Quando nel 1913 l’amato padre muore, la madre di Camille, ormai priva di ostacoli e supportata nella decisione dalla seconda figlia e dal figlio, compie la più crudele delle vendette verso quella donna tanto disdicevole e ribelle: la fa internare in manicomio, contro addirittura anche il parere dei medici e negandole ogni visita e il balsamo della corrispondenza. E così sarà: nessuno andrà mai a trovarla e nessuno le scriverà mai una lettera, mentre lei, disperata, prova anche a scrivere a un avvocato e a un medico di sua conoscenza per implorarli di aiutarla a uscire da quell’inferno. A nulla valgono i suoi tentativi.
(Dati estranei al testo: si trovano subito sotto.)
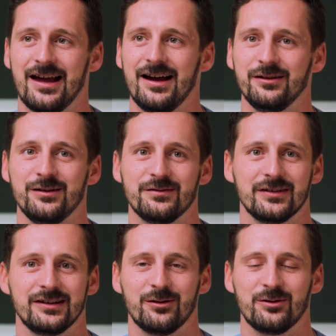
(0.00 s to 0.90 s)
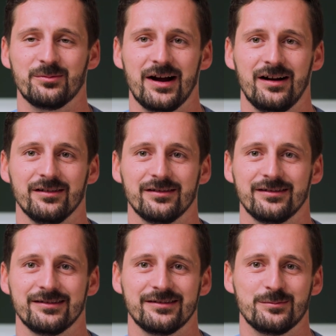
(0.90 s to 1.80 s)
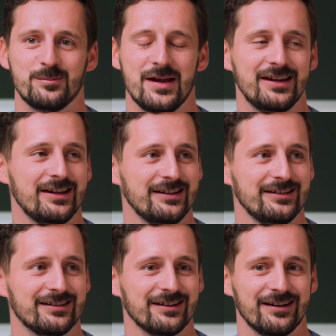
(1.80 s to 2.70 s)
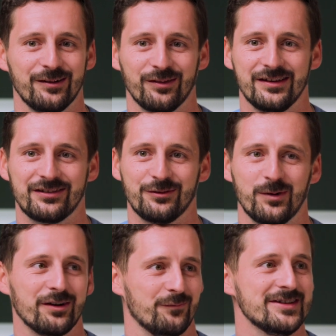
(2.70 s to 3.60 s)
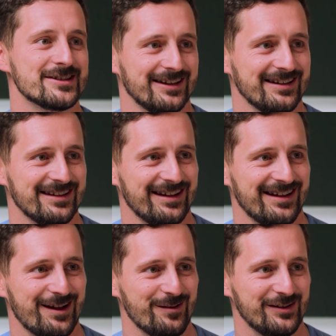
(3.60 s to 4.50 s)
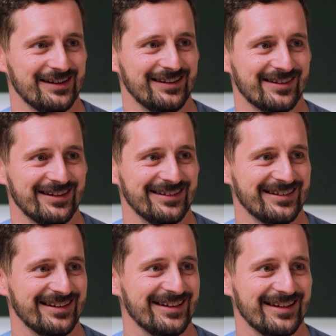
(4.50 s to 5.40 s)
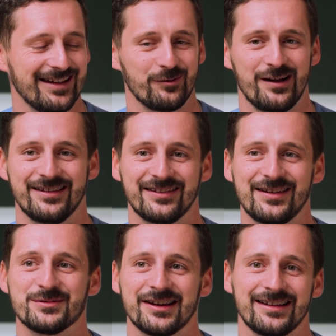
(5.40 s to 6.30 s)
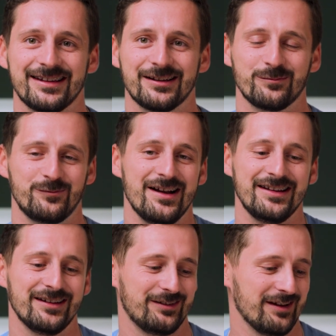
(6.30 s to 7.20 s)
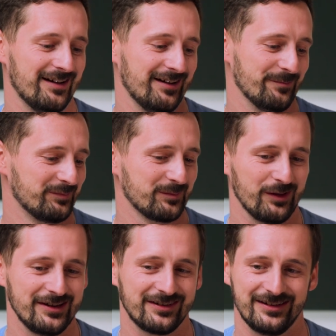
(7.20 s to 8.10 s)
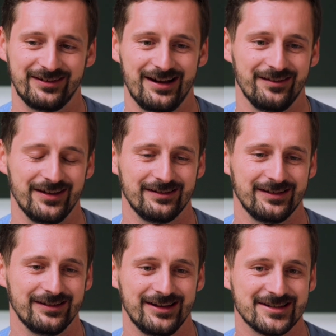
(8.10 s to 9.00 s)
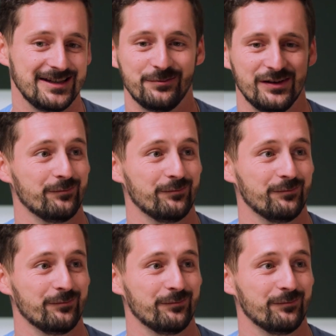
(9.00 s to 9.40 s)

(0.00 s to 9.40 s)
How do you even go about making a list of where to visit? I mean, is it seems like finding a place in a town that isn't even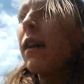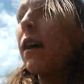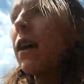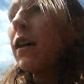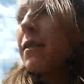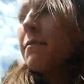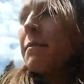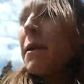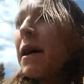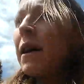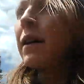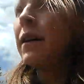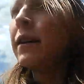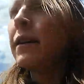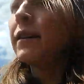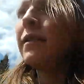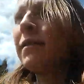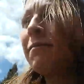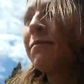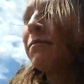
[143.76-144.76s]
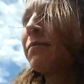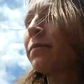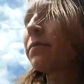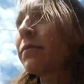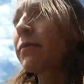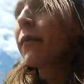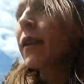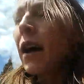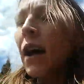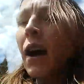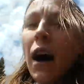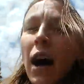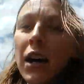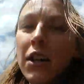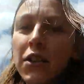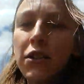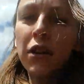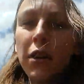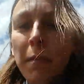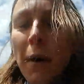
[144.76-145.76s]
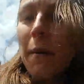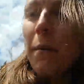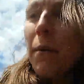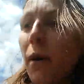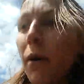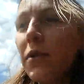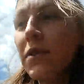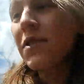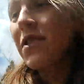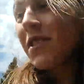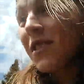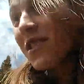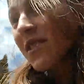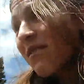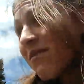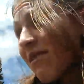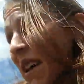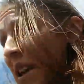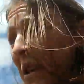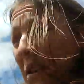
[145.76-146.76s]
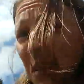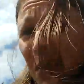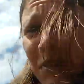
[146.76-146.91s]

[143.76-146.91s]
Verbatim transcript: um, I show you my posters. I don't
La madre sparge la voce che la figlia sia morta già nel 1920. Camille resta in manicomio per trent’anni, e lì muore, nel 1943, di fame, perché durante la seconda guerra luoghi come prigioni e manicomi erano ultimi nella lista di distribuzione del poco cibo razionato che vi era a disposizione, tanto da contare la disgraziata cifra di 40mila pazienti psichiatrici morti tra il ‘40 e il ’44. Nessuno della famiglia partecipa al funerale, il suo cadavere viene gettato in una fossa comune e mai più reclamato. 
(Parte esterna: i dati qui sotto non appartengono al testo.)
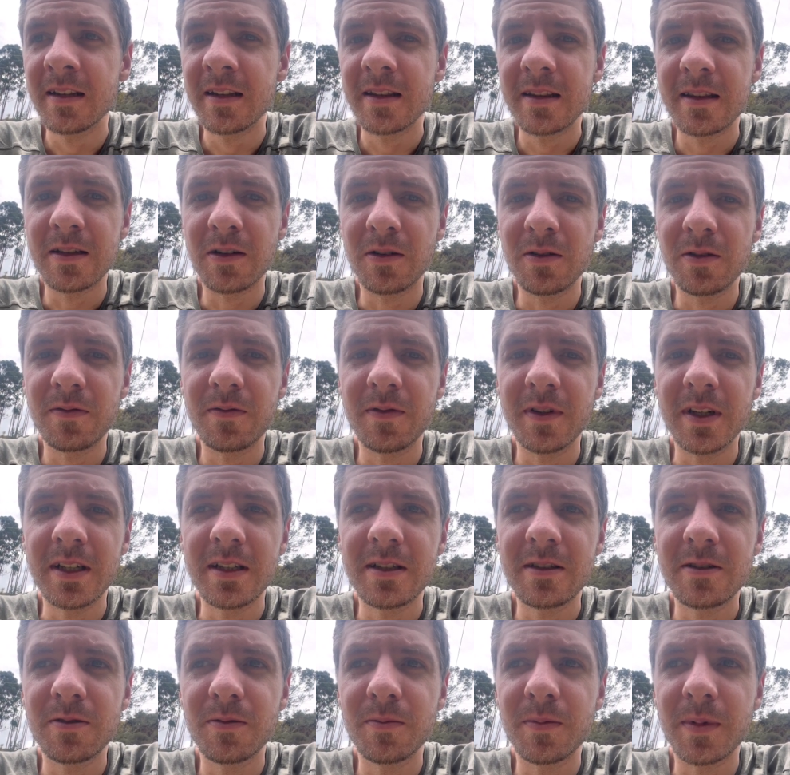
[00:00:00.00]
Don't
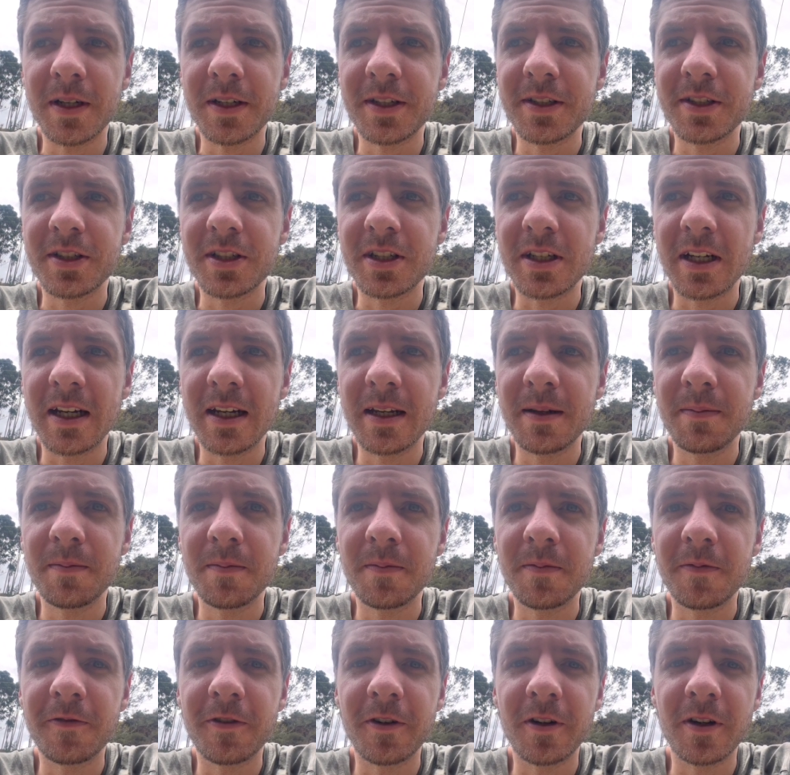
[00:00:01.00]
waste too much time
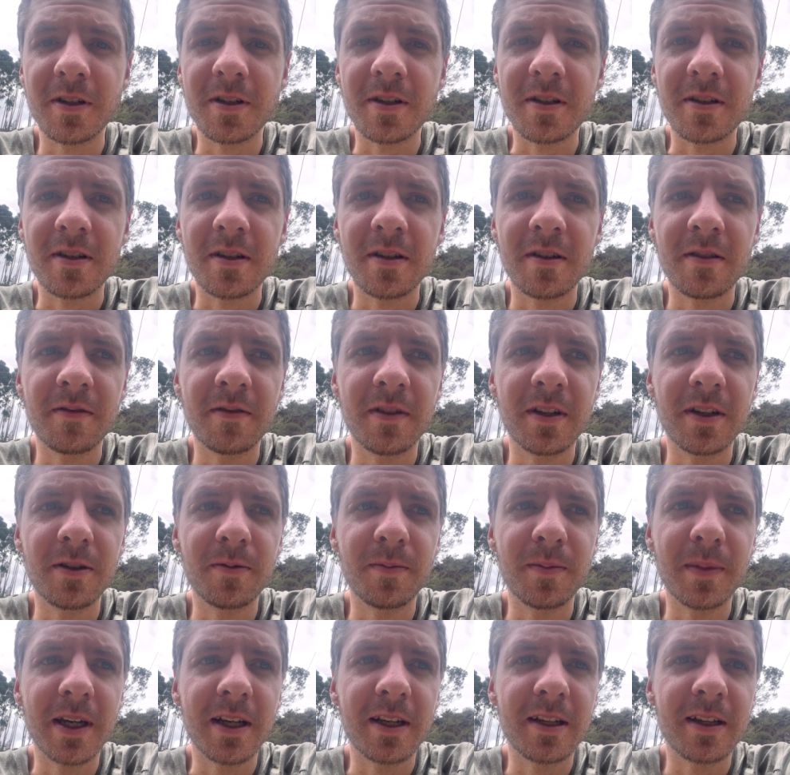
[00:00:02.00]
first when you
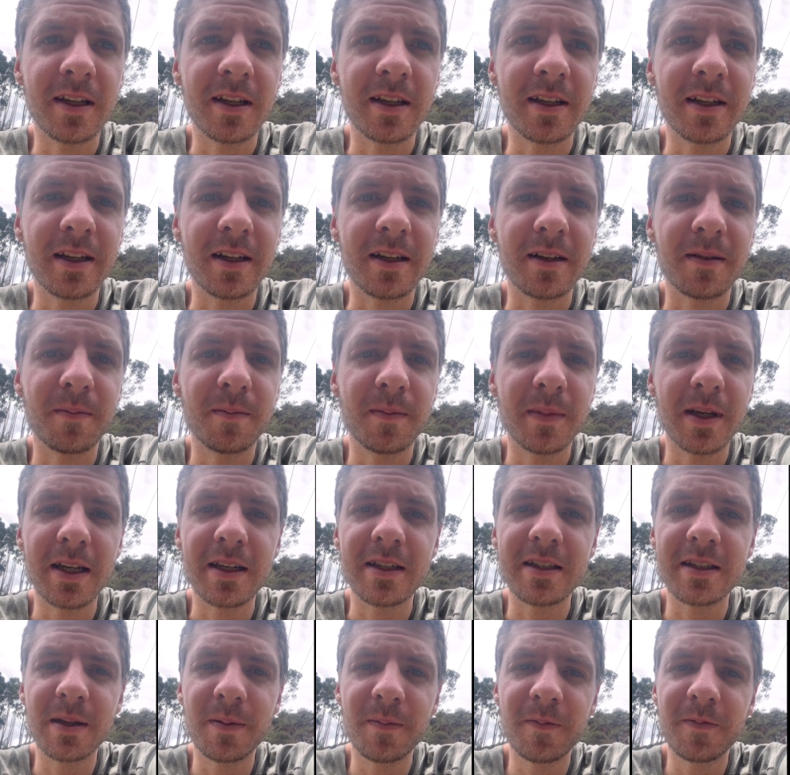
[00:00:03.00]
make the kick. Make
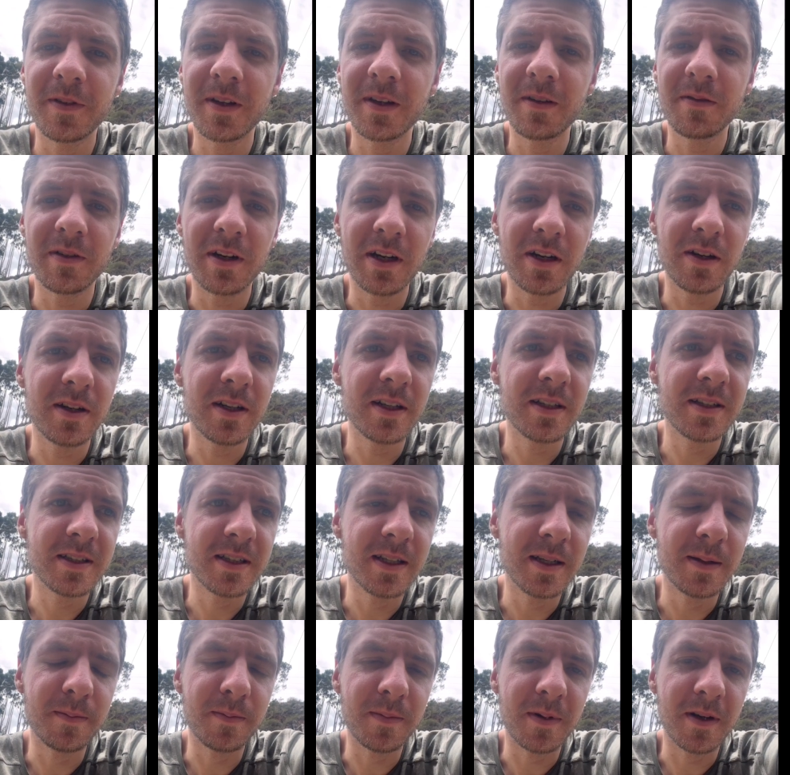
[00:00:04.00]
something very
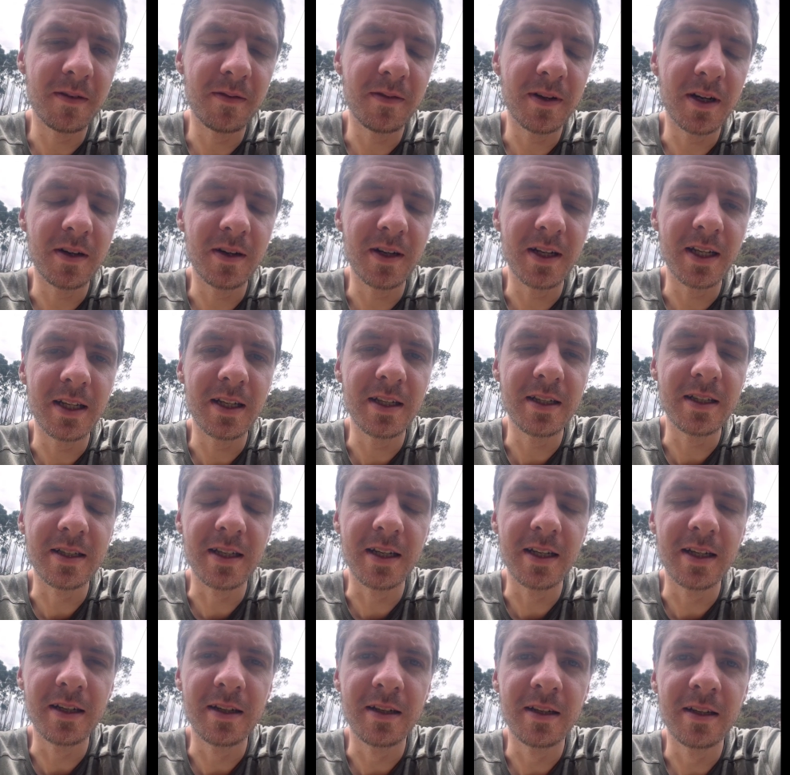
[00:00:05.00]
simple, very
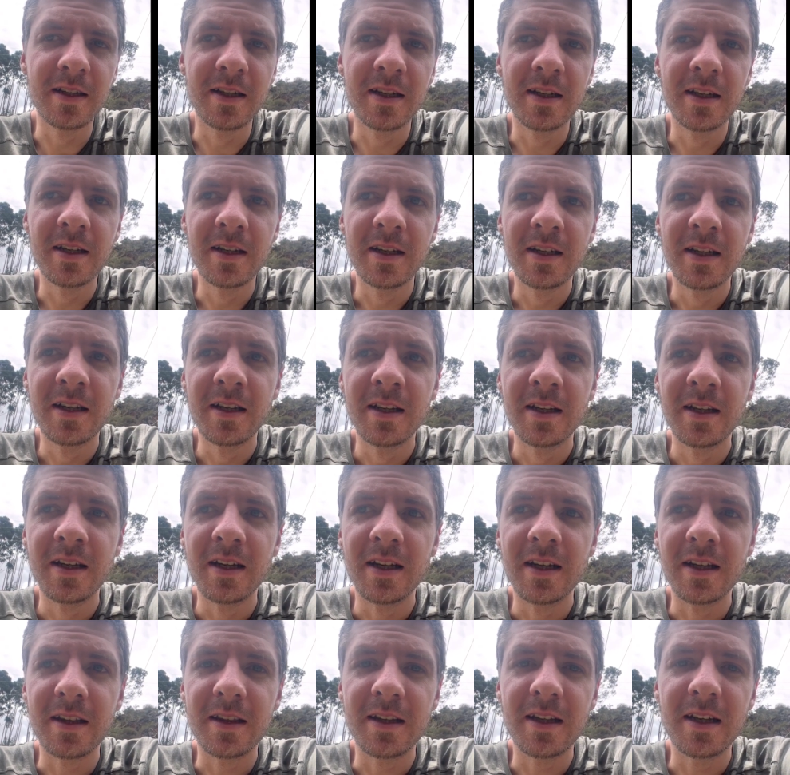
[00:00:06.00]
easy,
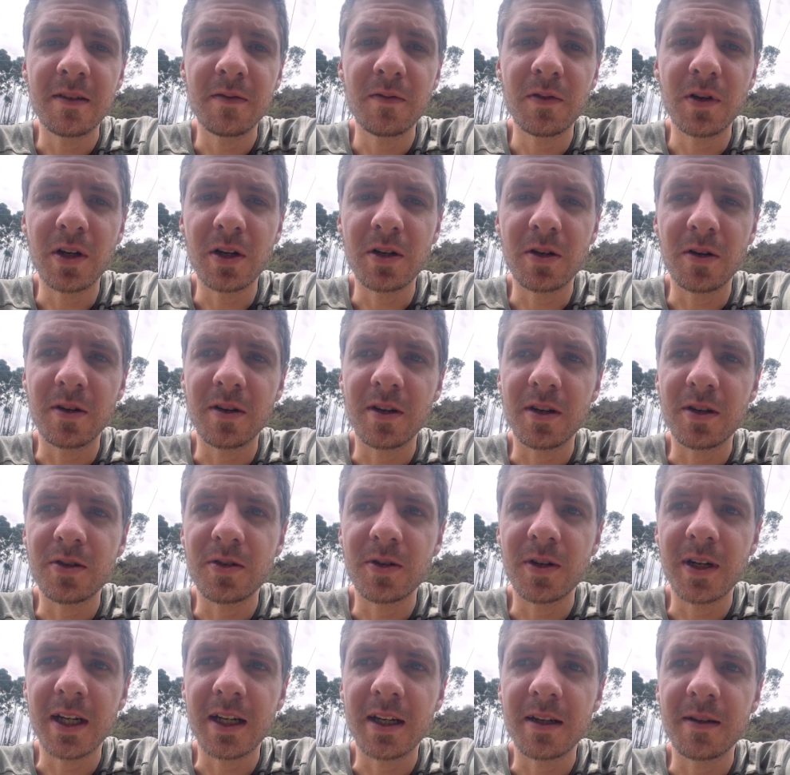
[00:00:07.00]
and then work on the
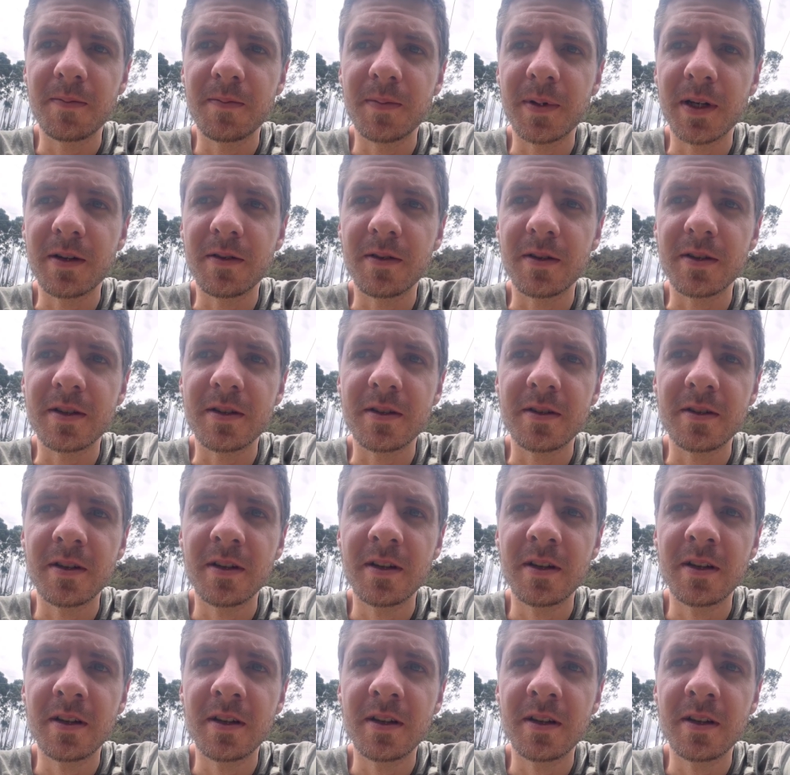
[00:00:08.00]
track. Because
Sebbene non sia nostra intenzione descrivere un’artista in base agli uomini della sua vita, nel caso di Camille Claudel ci è necessario raccontare la sua storia con Rodin perché se è vero che quasi tutta la sua vita da donna adulta e libera è trascorsa come amante, convivente e collaboratrice dell’uomo, è vero anche che tantissimo di tutto ciò confluisce nella sua produzione artistica: Camille vive attraverso le sue opere e attraverso le sue opere immortala pulsioni, sentimenti, esperienze. In esse racconta il rapporto difficilissimo con una madre che non l’ha mai voluta per quella che era, l’amore irrinunciabile per l’arte, ma anche e soprattutto il rapporto col maestro: mentre le opere del periodo felice sono profondamente sensuali ed erotiche, quelle del tracollo portano in sé tutta la tragedia di un amore calpestato e rifiutato, dell’abbandono, della solitudine, della disperazione. Ne vogliamo ricordare due su tutte.
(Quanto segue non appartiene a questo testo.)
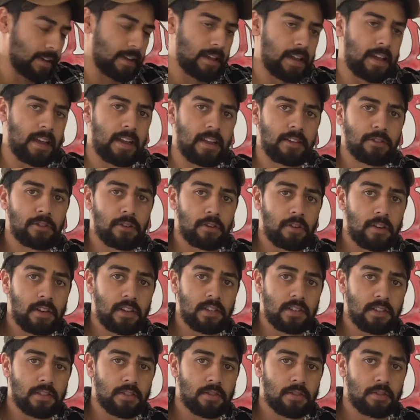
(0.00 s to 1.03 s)
and turn it
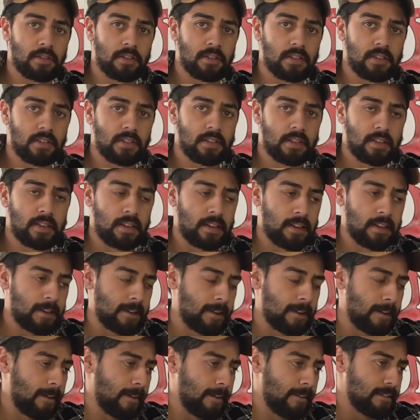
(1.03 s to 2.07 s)
into sausages.
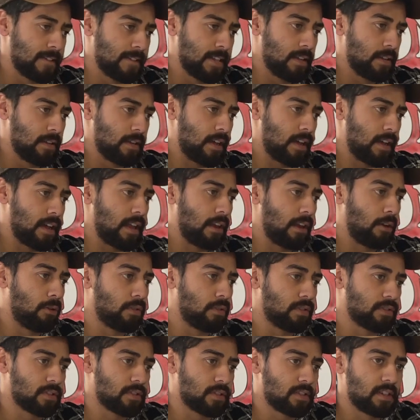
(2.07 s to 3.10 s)
Along
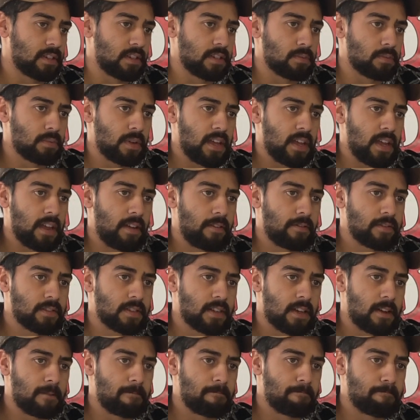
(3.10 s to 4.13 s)
with sausages we have
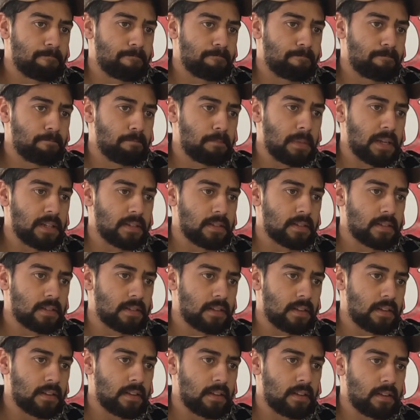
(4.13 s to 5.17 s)
some
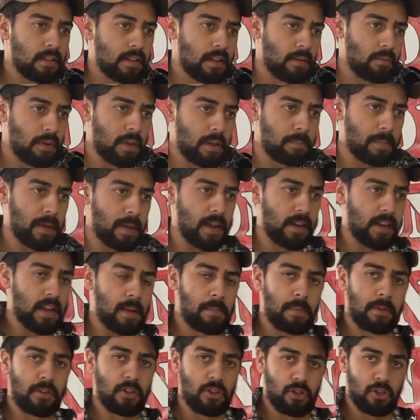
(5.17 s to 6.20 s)
mince that we bagged
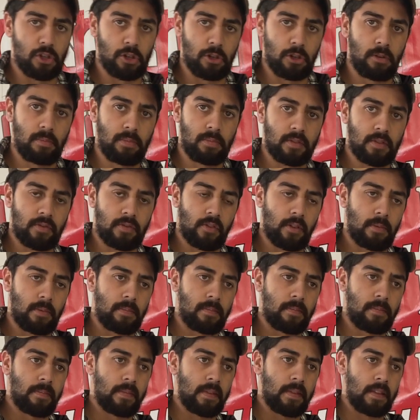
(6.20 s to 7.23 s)
up into tubes
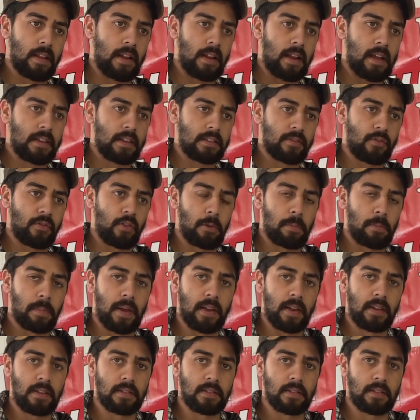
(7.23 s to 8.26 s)
from the last few
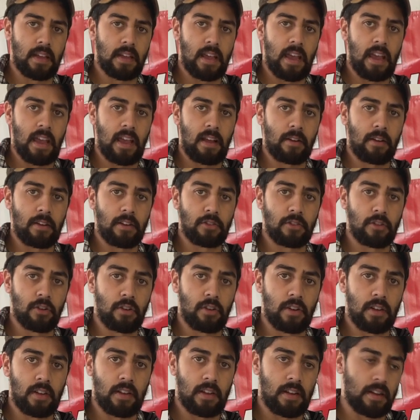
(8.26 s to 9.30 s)
pigs and going to
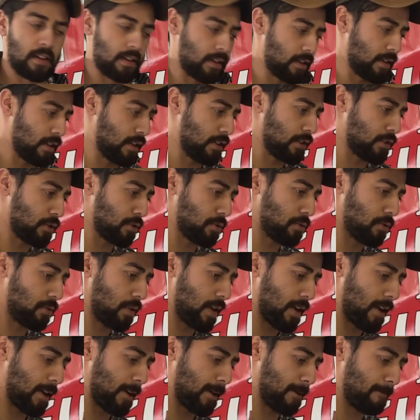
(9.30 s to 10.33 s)
turn it
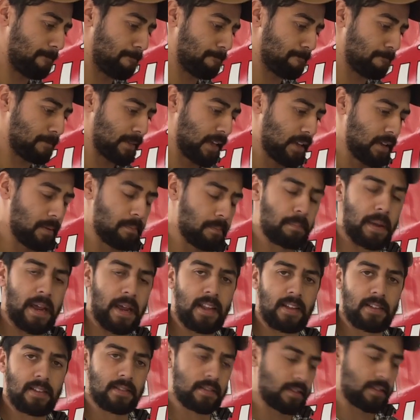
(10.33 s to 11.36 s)
into patties,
“Il Valzer” illustra due figure abbracciate, leggere, quasi evanescenti nonostante la materia bronzea. Sono un uomo e una donna, lei tiene la testa posata sulla spalla di lui, lui si china a baciarla tenendole la vita con un braccio e la mano con l’altro. Inclinati in quella che sembra una danza aerea di cui un istante sia stato fotografato, i loro corpi perdono definizione dalla vita in giù per fondersi insieme e diventare una sorta di vento confuso che li lega e li conduce, uniti per sempre in un destino tormentato, in una posa che quasi ricorda l’incessante vortice cui sono condannati Paolo e Francesca.  (foto: Wikipedia)

 

“L’età matura” arriva ancora più prepotente agli occhi dello spettatore già al primo sguardo: una donna, inginocchiata e implorante, ha le mani ancora tese verso l’alto, mentre un uomo, che ha appena sciolto l’intreccio della propria mano dalle sue, si allontana insieme ad un’altra figura femminile che lo porta lontano dalla donna genuflessa. L’immagine è devastante nella sua disperata mestizia e colpisce come un pugno nello stomaco rendendo universale quel complesso senso di abbandono, sofferenza, afflizione che accompagna la fine di un rapporto, mentre l’alternarsi tra zone perfettamente definite e lucide della materia e altre accennate e grezze sembra quasi restituire l’impeto di una lavorazione che risponda a un’urgenza interiore di riversare nella matericità della scultura il traboccante tumulto interiore.  (foto: Wikipedia)

Per le caratteristiche così fortemente intimistiche e psicologiche impresse alle sue opere, Claudel viene oggi considerata pioniera di questo tipo di approccio e antesignana di artiste come Frida Kahlo. 

Alcune delle sue opere sono esposte in una sala dedicata del Museo Rodin di Parigi, ma nel 2017 è stato inaugurato il Museo Camille Claudel a Nogent-sur-Seine, cittadina bucolica dove passa l’adolescenza e dove incontra il suo primo maestro di scultura. Un piccolo passo per restituire la giusta luce, almeno oggi, a questa meravigliosa artista e donna la cui storia, purtroppo, somiglia a quelle di tantissime donne nostre contemporanee, il cui nome spesso ci tocca leggere sul giornale, quando ormai è troppo tardi.